HENSCHEL, AUGUST WILHELM EDUARD THEODOR:
German physician and botanist; born in Breslau Dec. 20, 1790; died there July 24, 1856; educated at the medical and surgical college at Breslau, the Ober-Collegium, Berlin, and the universities of Heidelberg and Breslau (M.D. 1813). He practised medicine in Breslau from 1813 to 1816, and in the latter year was appointed privat-docent in pathology at the university of that city.
In 1820 Henschel embraced Christianity, and soon after published his first important work, "Von der Sexualität der Pflanzen," which attracted considerable attention in the world of science. He was appointed assistant professor at his alma mater in 1821, and in 1832 professor of anatomy, physiology, and pathology.

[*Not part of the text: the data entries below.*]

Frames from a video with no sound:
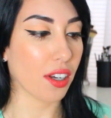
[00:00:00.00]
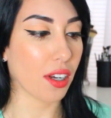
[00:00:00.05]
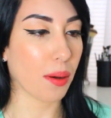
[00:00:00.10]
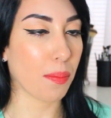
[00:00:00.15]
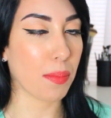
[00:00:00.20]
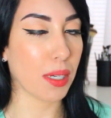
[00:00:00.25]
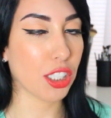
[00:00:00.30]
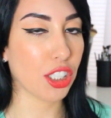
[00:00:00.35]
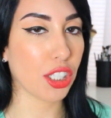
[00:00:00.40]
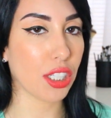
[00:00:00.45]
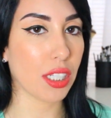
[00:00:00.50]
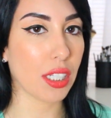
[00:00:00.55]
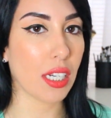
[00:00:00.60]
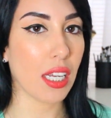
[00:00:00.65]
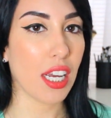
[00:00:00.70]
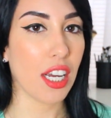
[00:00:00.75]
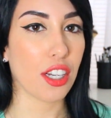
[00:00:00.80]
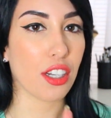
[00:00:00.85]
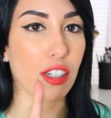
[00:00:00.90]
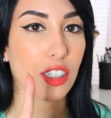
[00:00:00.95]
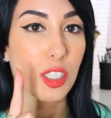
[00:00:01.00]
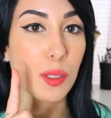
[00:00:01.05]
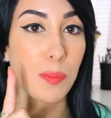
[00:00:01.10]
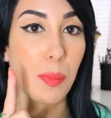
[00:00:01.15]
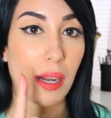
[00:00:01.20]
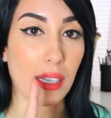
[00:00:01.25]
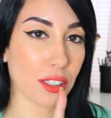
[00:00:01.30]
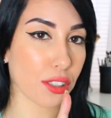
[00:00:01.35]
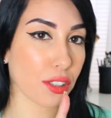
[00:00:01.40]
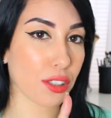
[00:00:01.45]
the commission, your
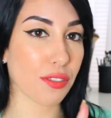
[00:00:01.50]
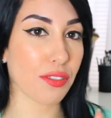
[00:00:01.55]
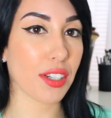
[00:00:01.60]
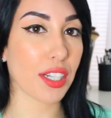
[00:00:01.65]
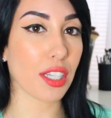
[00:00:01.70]
sponsored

Henschel is best known through his researches into the history of medicine, the results of which he published in the medical periodical "Janus, Zeitschrift für Gesch. und Litteratur der Medicin," Breslau, 1846-49. Of his other works may be mentioned: "Vertheidigung der Entzündlichen Natur des Croups" (in Horn's "Archiv für Med. Erfahrung," 1813); "Commentatio de Aristotele Botanico et Philosopho," Breslau, 1824; "Ueber Einige Schwierigkeiten in der Pathologie der Hundswuth," Breslau, 1829; "Zur Gesch. der Medicin in Schlesien," ib. 1837; "Das Medicinische Doctorat, Seine Nothwendigkeit und Seine Reform," ib. 1848.
- Hirsch, Biog. Lex.;
- De le Roi, Juden-Mission, vol. ii., p. 241.